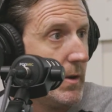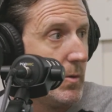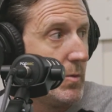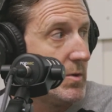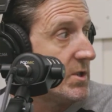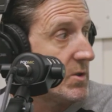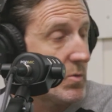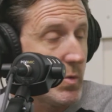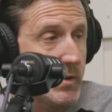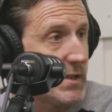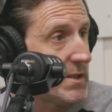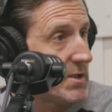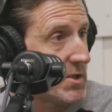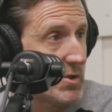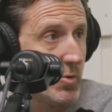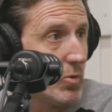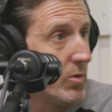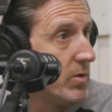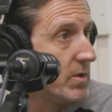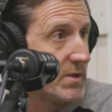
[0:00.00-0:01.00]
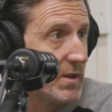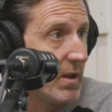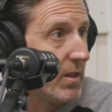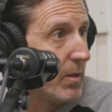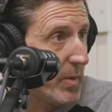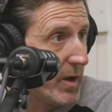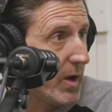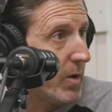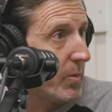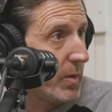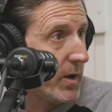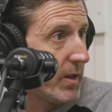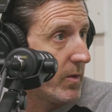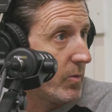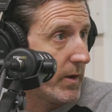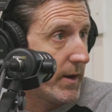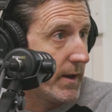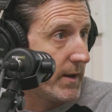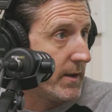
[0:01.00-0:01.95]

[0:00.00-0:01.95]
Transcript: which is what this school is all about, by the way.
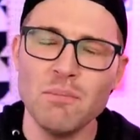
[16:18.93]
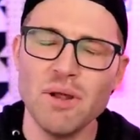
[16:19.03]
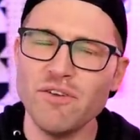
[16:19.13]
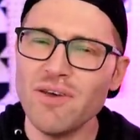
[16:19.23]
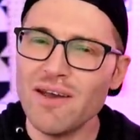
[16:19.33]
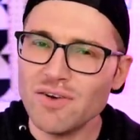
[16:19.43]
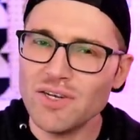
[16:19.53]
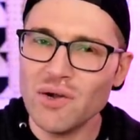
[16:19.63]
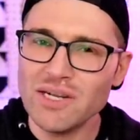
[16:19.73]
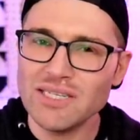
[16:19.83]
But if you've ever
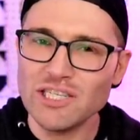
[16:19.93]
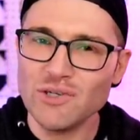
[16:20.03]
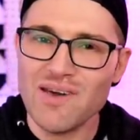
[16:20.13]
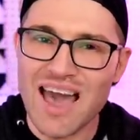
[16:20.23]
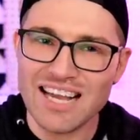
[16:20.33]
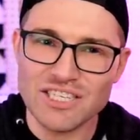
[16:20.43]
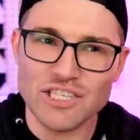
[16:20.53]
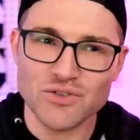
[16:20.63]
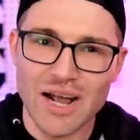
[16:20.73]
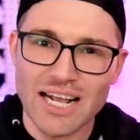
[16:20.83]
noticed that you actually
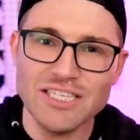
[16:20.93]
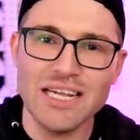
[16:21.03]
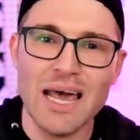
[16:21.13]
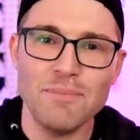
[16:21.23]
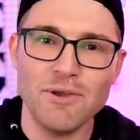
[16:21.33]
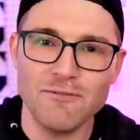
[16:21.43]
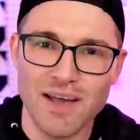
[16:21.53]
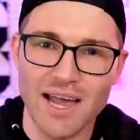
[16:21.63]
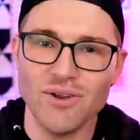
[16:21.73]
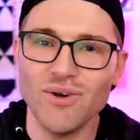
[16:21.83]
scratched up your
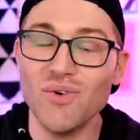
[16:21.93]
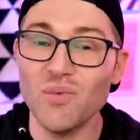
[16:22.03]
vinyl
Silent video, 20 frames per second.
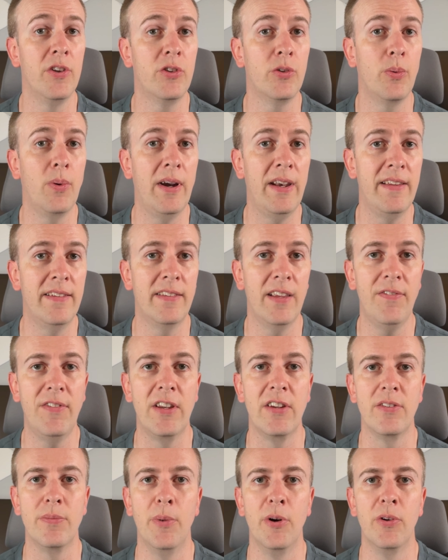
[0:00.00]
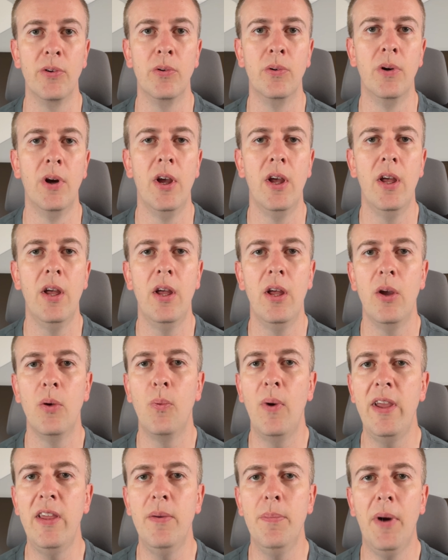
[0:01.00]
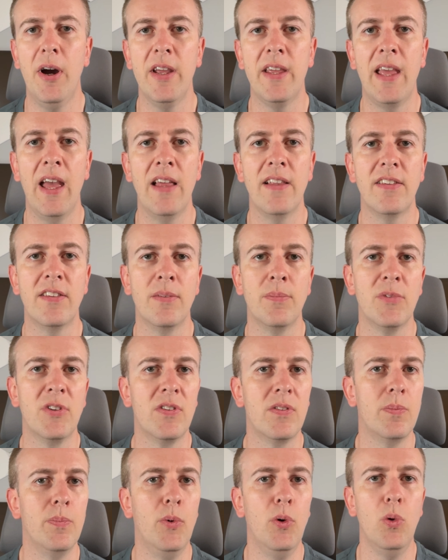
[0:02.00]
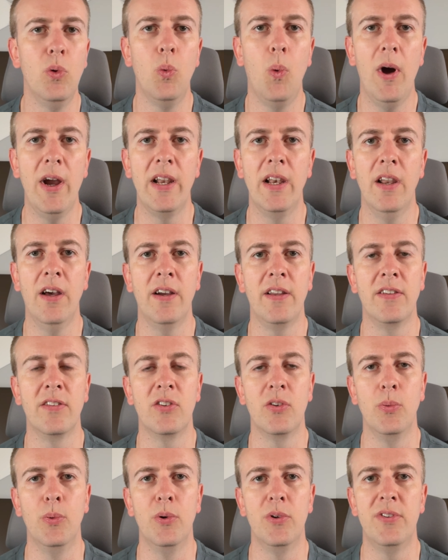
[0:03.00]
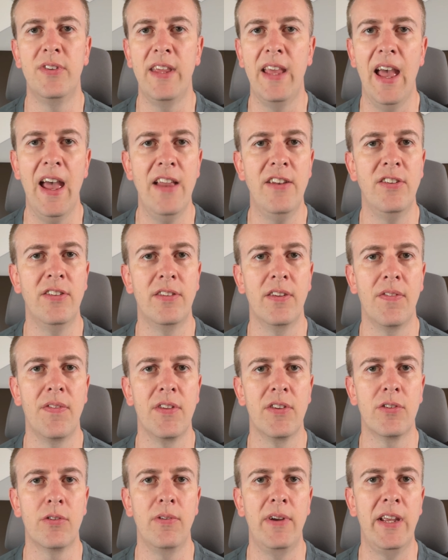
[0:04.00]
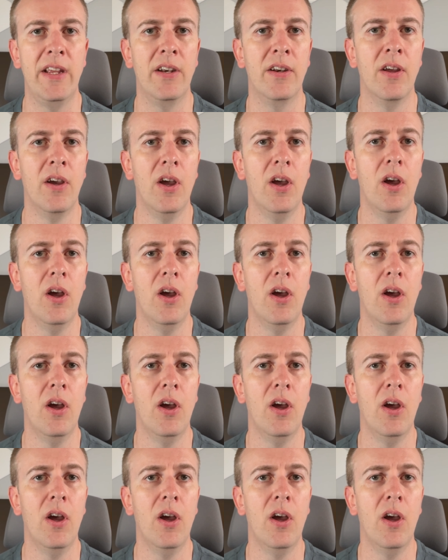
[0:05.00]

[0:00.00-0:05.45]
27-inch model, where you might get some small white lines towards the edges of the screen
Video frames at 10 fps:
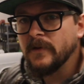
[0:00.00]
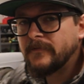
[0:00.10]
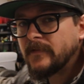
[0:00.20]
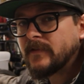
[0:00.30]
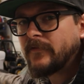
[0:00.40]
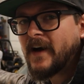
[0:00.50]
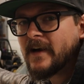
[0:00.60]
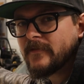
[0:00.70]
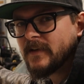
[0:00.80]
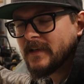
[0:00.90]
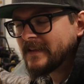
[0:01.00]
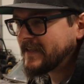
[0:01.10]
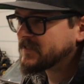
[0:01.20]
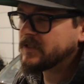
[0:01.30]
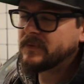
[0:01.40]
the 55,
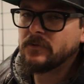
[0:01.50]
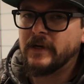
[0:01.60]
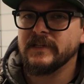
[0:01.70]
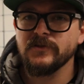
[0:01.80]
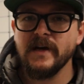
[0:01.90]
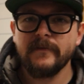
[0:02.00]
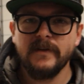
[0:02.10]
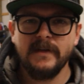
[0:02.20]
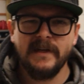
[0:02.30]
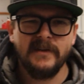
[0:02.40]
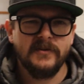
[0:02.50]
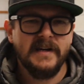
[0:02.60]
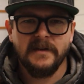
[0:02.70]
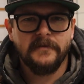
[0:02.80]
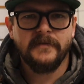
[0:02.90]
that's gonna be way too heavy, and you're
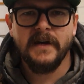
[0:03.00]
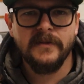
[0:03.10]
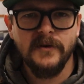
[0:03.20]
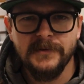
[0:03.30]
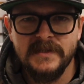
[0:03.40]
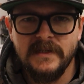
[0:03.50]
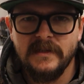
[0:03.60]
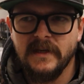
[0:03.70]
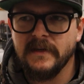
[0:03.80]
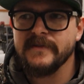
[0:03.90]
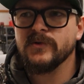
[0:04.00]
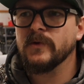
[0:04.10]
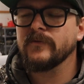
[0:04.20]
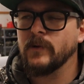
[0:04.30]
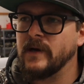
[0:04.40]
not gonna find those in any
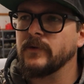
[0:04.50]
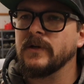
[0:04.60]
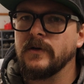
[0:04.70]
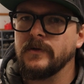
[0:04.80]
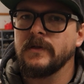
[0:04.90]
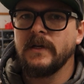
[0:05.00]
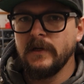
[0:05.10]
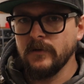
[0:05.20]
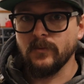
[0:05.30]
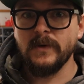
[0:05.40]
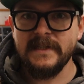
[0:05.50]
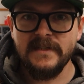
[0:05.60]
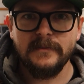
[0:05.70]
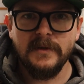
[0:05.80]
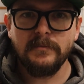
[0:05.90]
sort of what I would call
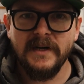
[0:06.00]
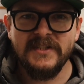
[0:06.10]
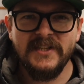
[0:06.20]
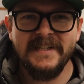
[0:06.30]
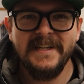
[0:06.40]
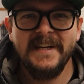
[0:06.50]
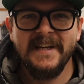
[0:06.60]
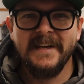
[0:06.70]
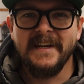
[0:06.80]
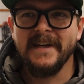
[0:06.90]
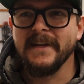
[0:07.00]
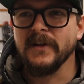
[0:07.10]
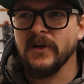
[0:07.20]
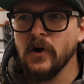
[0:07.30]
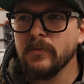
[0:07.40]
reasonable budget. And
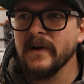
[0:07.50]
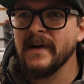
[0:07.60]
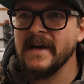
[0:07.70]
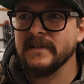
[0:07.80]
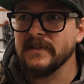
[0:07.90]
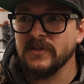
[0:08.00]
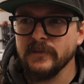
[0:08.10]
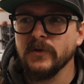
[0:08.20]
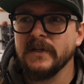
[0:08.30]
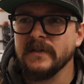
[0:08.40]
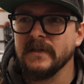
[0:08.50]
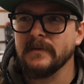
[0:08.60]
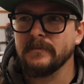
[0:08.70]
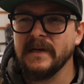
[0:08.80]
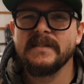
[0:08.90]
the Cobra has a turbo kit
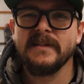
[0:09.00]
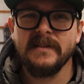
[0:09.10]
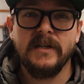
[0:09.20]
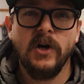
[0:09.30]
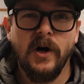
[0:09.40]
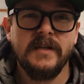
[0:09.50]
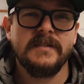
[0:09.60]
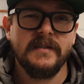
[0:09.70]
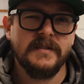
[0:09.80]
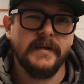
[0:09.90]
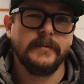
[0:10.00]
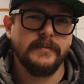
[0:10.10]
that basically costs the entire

◆ **The task**:
Every line of the listing that holds the word "frames" is to be found and copied.

◆ **Your response**:
Silent video, 20 frames per second.
Video frames at 10 fps:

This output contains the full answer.